We spoke to Dr Adams to find out more about her work, her inspirations and her focus for the future.

Looking over your career, what would you say are the three biggest ideas that you’ve given to your sector?

Early on, I’d noticed there had been a lot of desk research into corporate reporting. I not only wanted to look at why organisations reported some things. I wanted to explore why they didn’t report others.

To do that, I’d need to go out and actually talk to organisations about it.

  1. Getting Away From The Desk

That was a something of an “aha moment” for me. It set the stage for the rest of the work that was to follow.

From there, I went out to have those initial discussions of “well, why don’t you report on this?” This was the start of me gathering some answers – enabling me to better connect my academic work to the realities of industry. It opened the door to both future discussions, and some wider explorations.

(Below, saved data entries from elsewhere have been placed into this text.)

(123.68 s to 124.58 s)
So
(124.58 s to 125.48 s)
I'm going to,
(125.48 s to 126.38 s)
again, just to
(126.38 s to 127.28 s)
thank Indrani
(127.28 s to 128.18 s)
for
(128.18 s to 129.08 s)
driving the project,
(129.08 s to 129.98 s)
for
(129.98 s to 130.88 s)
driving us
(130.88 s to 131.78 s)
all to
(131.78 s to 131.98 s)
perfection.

For example, I looked at the link between reporting and political influence, going back through reports from around the 1930s of bank and retail companies, looking at what these said about the employment of women and ethnic minorities and linked that to the political discourse at the time. It showed how this can be manipulated by societal thinking. And that was quite illuminating.

  • Developing Frameworks

From all of the voluntary work I was doing, early on, I became involved in developing reporting frameworks – which then led me to become involved with judging sustainability reports.

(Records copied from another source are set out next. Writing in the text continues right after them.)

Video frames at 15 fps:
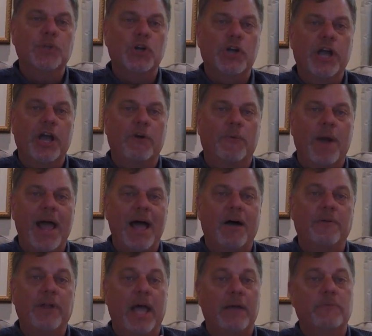looking
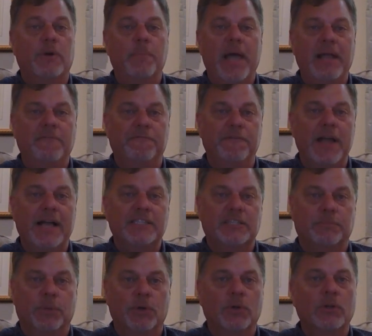around, and remain
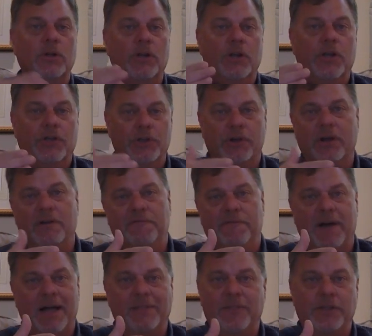flexible, you're going to
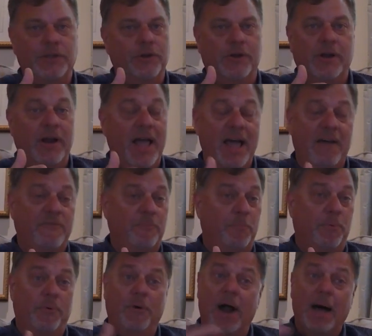find that you're going to
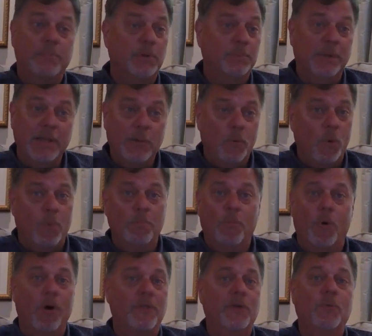have probably
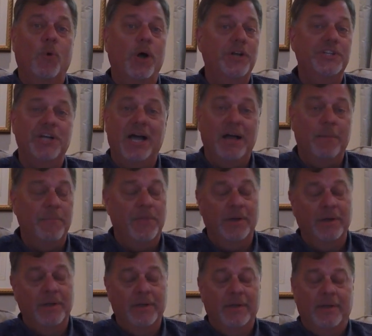more than one job
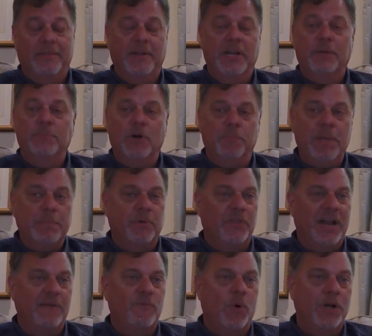The number of people
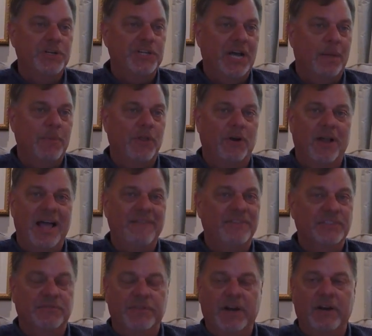that have one job in their life
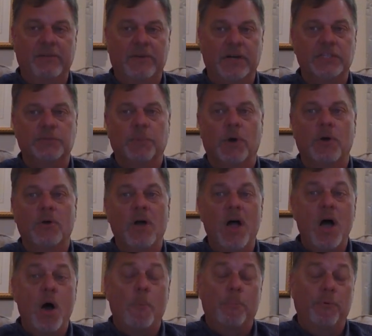is very, very small.
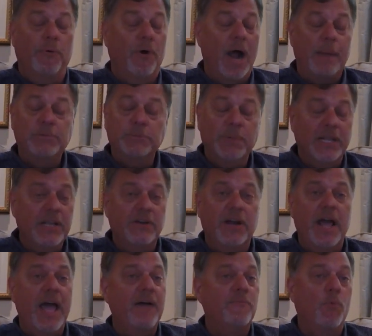Probably going
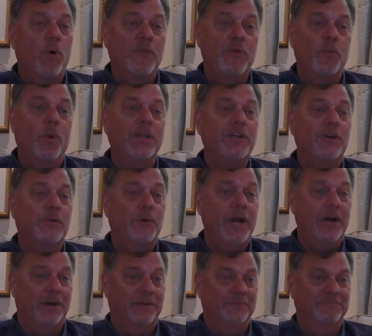to have more than one
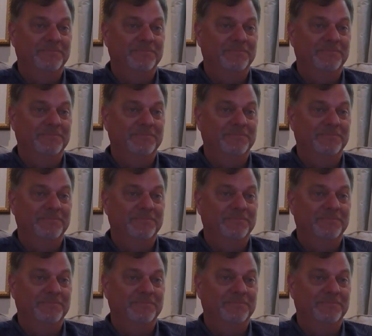career,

That real connection of the voluntary engagement work was quite a powerful driver for influencing my research ideas. It gave my work that instant real-life application and focus. It made the ideas I was developing and sharing something that was relevant to what was going on in the world around us at the time. Of course, a degree of scepticism about practice and policy initiatives is always needed.

It’s important to me to ensure that my research will matter. It’s also very satisfying doing things that will inform modern practice and, by extension for me, policy.

Having that commitment, that personal investment, has guided me to where I am today.

  • Joining Boards

Other important moments were becoming Chair of Institute of Chartered Accountant’s Sustainability Panel guiding their sustainability policy and Chair of the Global Sustainability Standards Board – positions that have brought my academic and industry lives together and benefitted both.

Knowing the importance of having a conceptual framework for reporting in place, as well as understanding the need for developing an approach that’s evidence based and logical, and is feasible for industry to follow is vital. I draw on both academic input and industrial experience and insight.

Such work must speak to industry. It must be logical; it needs structure so it can be put into effect and followed. It also needs evidence, to encourage it’s use.

You can’t present industry with a theoretical idea and leave them to connect the dots of what it is to how it might actually work.

For research to have a real application in industry, this need to be done for them, and it needs wider support and backing.

Can you share one idea or a theory of somebody else’s that you admire? 

Rob Gray’s work into analysing the different approaches that businesses and accountants take to accounting for social and environmental issues, or reporting on their impacts on sustainable development is something I’ve benefitted from reading.

He critiqued the ways in which they were shoring up current ways of thinking versus facilitating real change. Such analysis is vital if we are to erase old patterns and processes that have contributed to today’s challenges.

Q: Is there one idea you have yet to put out into the world? Or something that you would love to see developed more?

I do think that accounting, reporting, reporting processes, internal controls and external assurance engagements will remain part of the picture for what I do next.

I’m currently focusing my work on companies in various stages of transition to integrating sustainable development considerations. Each company has its own different internal control systems, different methods, beliefs and values etc. If we can understand how this transformation occurs and, most importantly, what makes it stick, we can aid other organisations in facilitating further change.